If you’re looking to level up your dysphagia therapy, particularly with patients who struggle to perceive effort or benefit from visual feedback, sEMG is worth exploring.
Are you ready for a deeper dive with even more resources available? Join the Dysphagia Skills Accelerator today. You will get so many great tools with new tools being added all the time! Click here to join now!
Have you ever wanted a way to create a more standardized protocol for your Clinical Swallow Evaluation? Do you often forget or leave out parts of the CSE, you know, the parts that are important for your Plan of Care? You probably need the Clinical Dysphagia Assessment Toolkit if you answered yes. You can get your copy here.
📚 Want to Read More?
Check out these key references supporting sEMG in dysphagia therapy:
Steele, C. (2004). Treating dysphagia with sEMG biofeedback. The ASHA Leader, 9(13), 2-23.

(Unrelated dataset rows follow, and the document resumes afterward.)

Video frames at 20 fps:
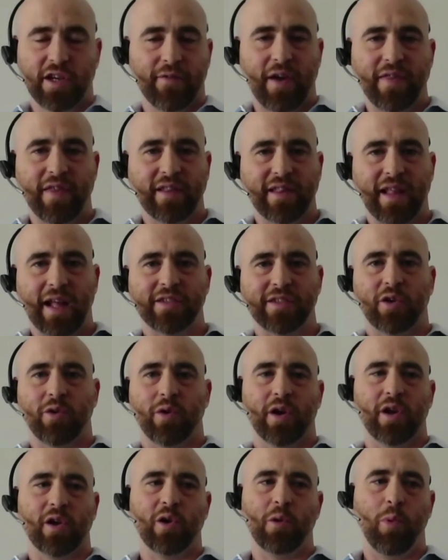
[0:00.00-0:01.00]
I think that's a
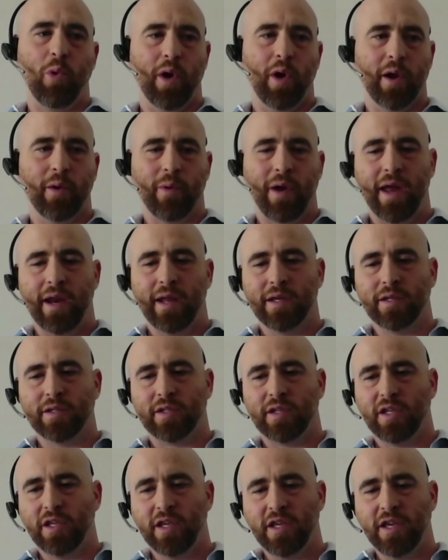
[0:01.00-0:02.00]
critical point, right? Is
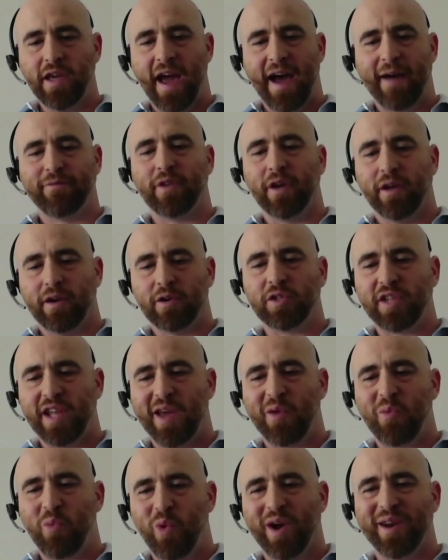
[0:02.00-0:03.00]
you have to
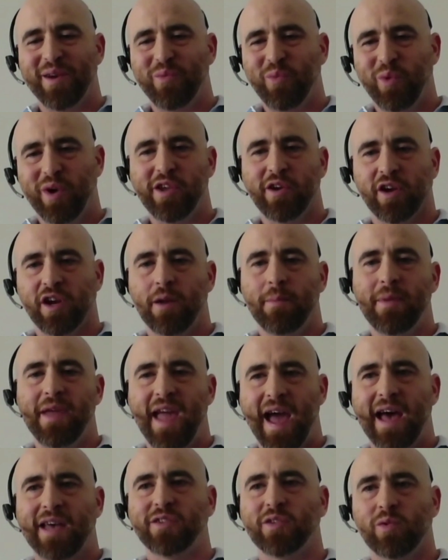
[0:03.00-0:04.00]
understand what you're going to be
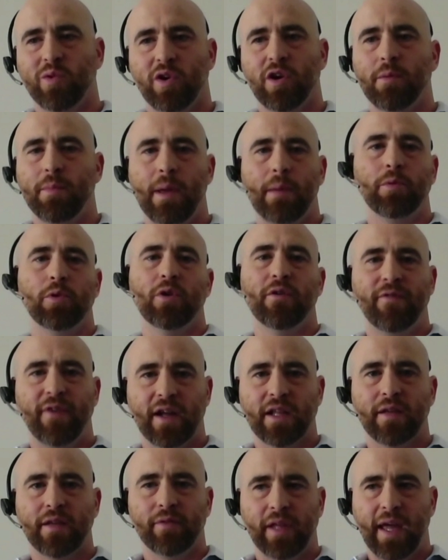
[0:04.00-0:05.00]
asked in order to be able to
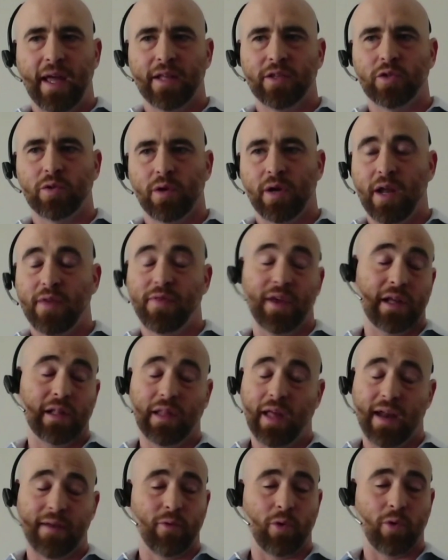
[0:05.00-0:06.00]
effectively answer it. And I think a
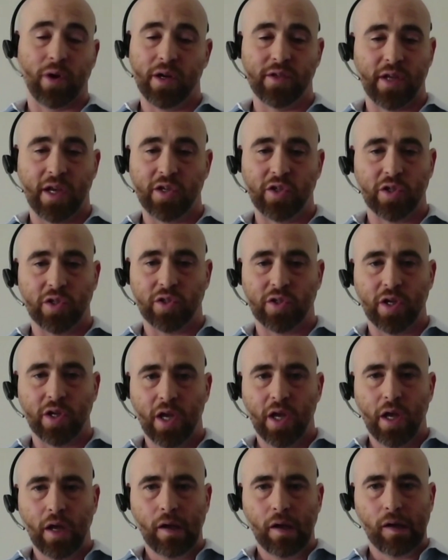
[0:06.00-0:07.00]
lot of organizations,
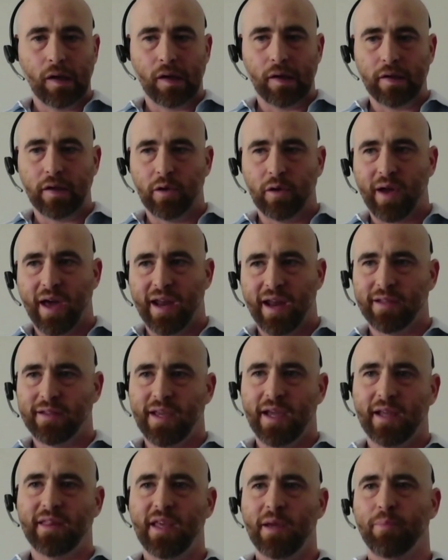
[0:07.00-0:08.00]
you know, kind of
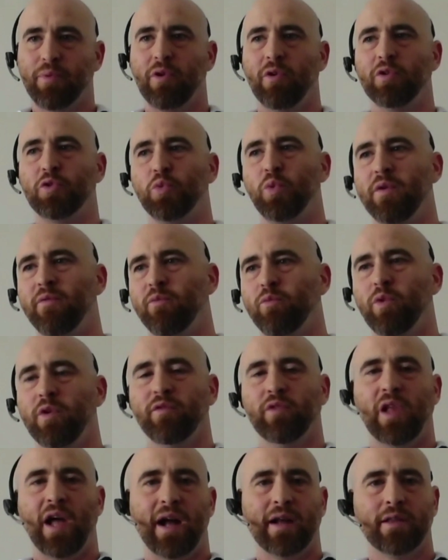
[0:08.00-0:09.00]
take the approach, we've
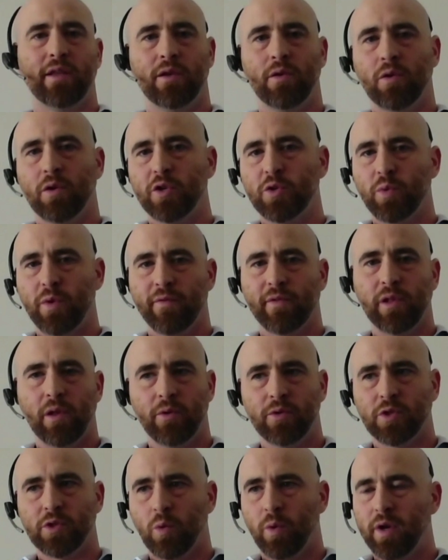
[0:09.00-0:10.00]
locked the doors, we've
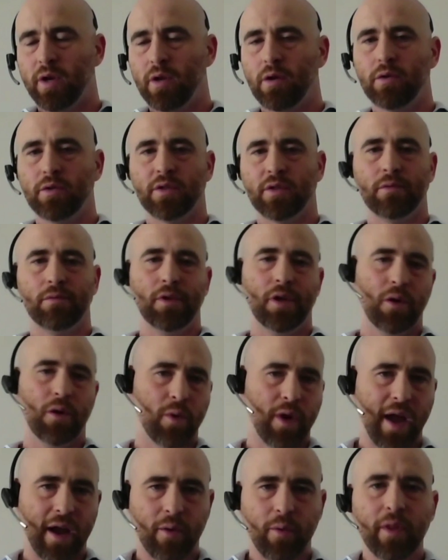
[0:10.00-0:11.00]
closed the windows, and, you know, we're
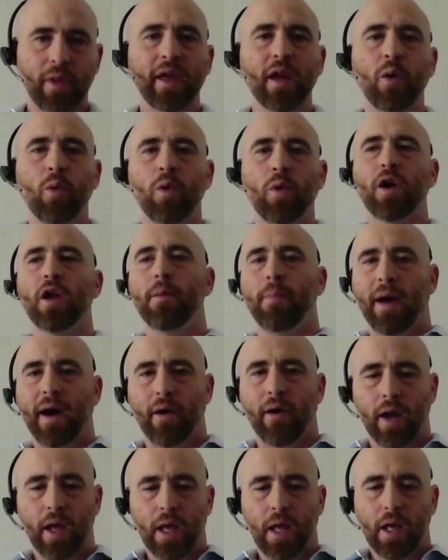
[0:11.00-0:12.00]
not really going to worry
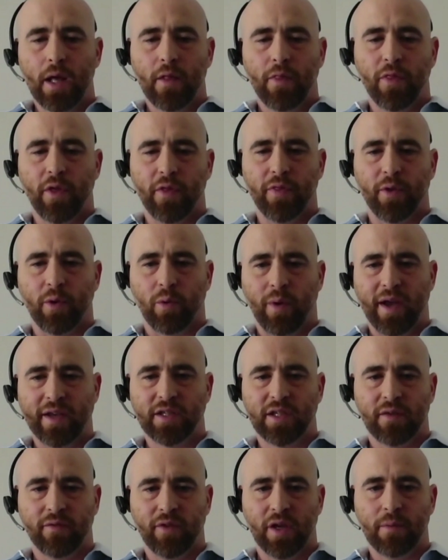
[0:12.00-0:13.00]
about the
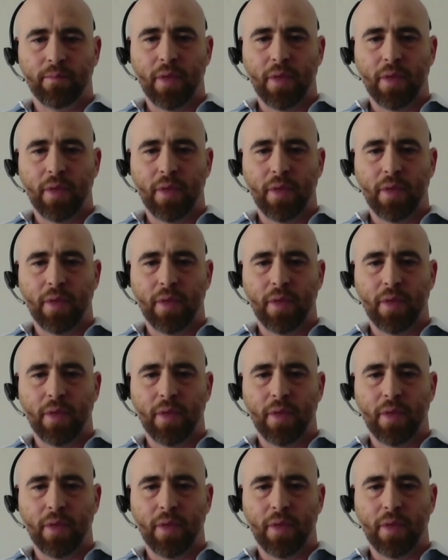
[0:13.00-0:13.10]
rest of it.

Crary, M. A., Carnaby, G. D., & Groher, M. E. (2007). Identification of swallowing events from sEMG signals obtained from healthy adults. Dysphagia, 22(2), 94-99.
Crary, M. A., & Baldwin, B. O. (1997). Surface electromyographic characteristics of swallowing in dysphagia secondary to brainstem stroke. Dysphagia, 12(4), 180-187.
Watts, C. R. (2013). Measurement of hyolaryngeal muscle activation using surface electromyography for comparison of two rehabilitative dysphagia exercises. Archives of physical medicine and rehabilitation, 94(12), 2542-2548.
Crary, M. A., & Groher, M. E. (2000). Basic concepts of surface electromyographic biofeedback in the treatment of dysphagia: a tutorial. American Journal of Speech-Language Pathology, 9(2), 116-125.
Yoon, T. L. (2018). Surface Electromyography Evaluation Method for Dysphagia: A Literature Review. Swallowing Rehabilitation, 1(2), 35-40.